A target game also gives you a way to showcase your work. Others will be able to contextualize what you've done and you will be able to see what you have left to do. This can act as great motivation to help get the project done; it is a similar feeling to when you get your first triangle rendered or game mechanic prototype working. Also, working incrementally like this will help you set a point where you're comfortable calling your engine "finished". We aren't saying you will ever feel like the engine is ever truly complete, but when you have the target game working and not completely hacked together, you can certainly call it a game engine!

Isetta Games

"Okay, so I can just build one game." We wish. Before starting this project, we dismissed the idea of building multiple games on top of a game engine in just 15 weeks. We even dismissed building just one game originally! However, each game that you develop will help you prove that the engine is actually progressing outside of its own codebase. These games don't serve the same purpose of the target game, nor should they be the same scale. The target game is what drives the engine decisions; these sample games need to live with those decisions and work around those constraints like a developer would be forced to. We would suggest you try to mimic some pre-existing designs with each of these game, and have the game focus around a single mechanic. They don't need to be polished masterpieces, and actually, it's better if they aren't. Their purpose is to use features in a game-like manner, which is almost certainly different than how they were tested through the tech demos. Especially if you have a developer do this who wasn't involved in developing the feature, you will almost certainly find bugs and API problems that you had missed originally.
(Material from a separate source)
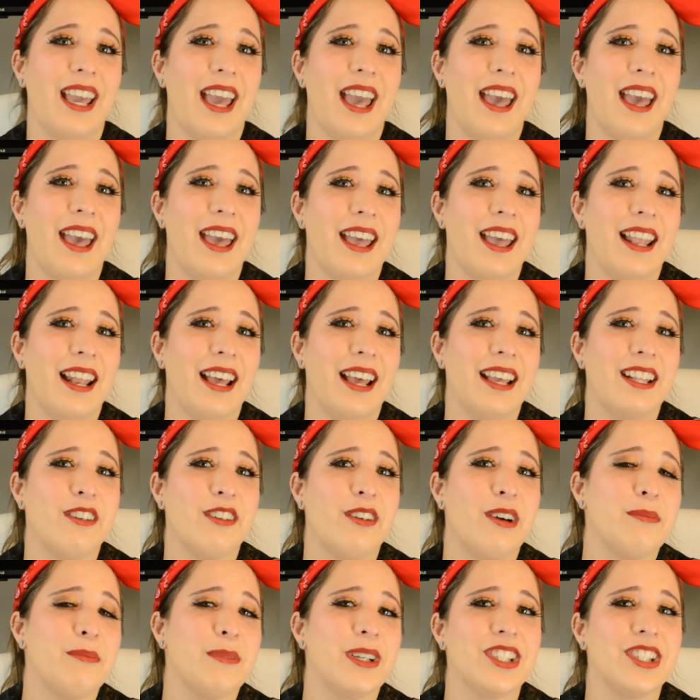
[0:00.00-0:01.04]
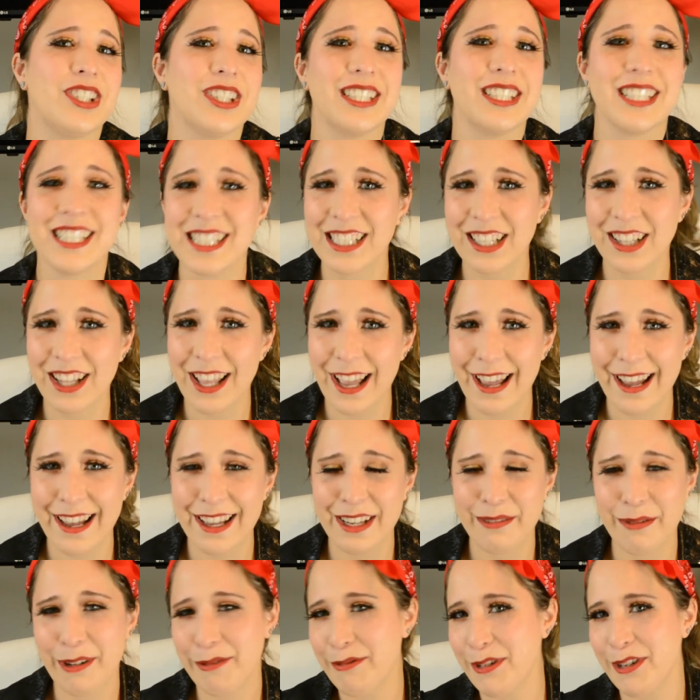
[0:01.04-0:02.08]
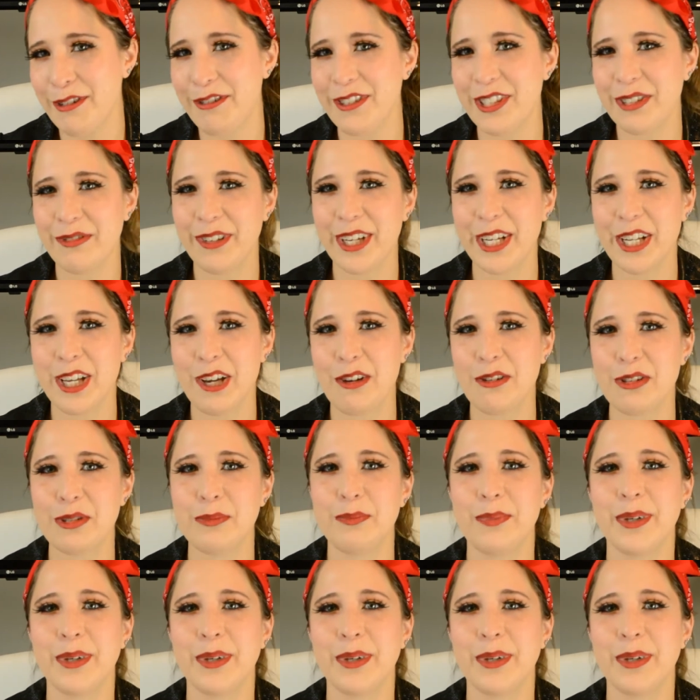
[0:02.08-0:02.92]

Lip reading: And I know I mentioned this a lot in my previous videos,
These games aren't meant to increase the scope of the engine. Don't let them drive new features. However, if you notice multiple games need the same type of system, that may be an indication it should be included in your engine. This is also a good time to notice if a certain feature needs to be hacked around or is too specific to be used by multiple games; that means that it may need to be refactored. This is even the case if the feature is for your target game, because that may mean you built game logic into your engine and you need to move it to where it belongs.

We would recommend to anyone developing a game engine, especially one without standard software development testing, that you start developing demos and games as soon as you can. You don't have to wait until the engine is built and exported into a linked library to build levels. You should be able to start developing them within the engine (just make sure they don't stay there forever!). We started making legitimate games after we had finished implementing our scene graph hierarchy, and you might find this to be a good marker for your own timeline as well. All code examples prior to this point are hard to translate into usable examples, as any examples before are mostly hacks in the main engine loop. This is why we'd recommend pushing to get the scene graph hierarchy done much sooner than we had, which was Week 6. The scene graph doesn't rely on as much as you'd believe; for example, you may associate having a scene graph with models or components, but those just elaborate on the basic things you'll need for testing (rendering for visualization, behaviors for...well, whatever feature you're working on).

Unreal Games Keep in mind, most people think of **these* when someone mentions the Unreal Engine...*

Remember, you are building a game engine whose sole purpose is to help create games. If you don't develop at least one game with your engine, you don't really know if helps, do you?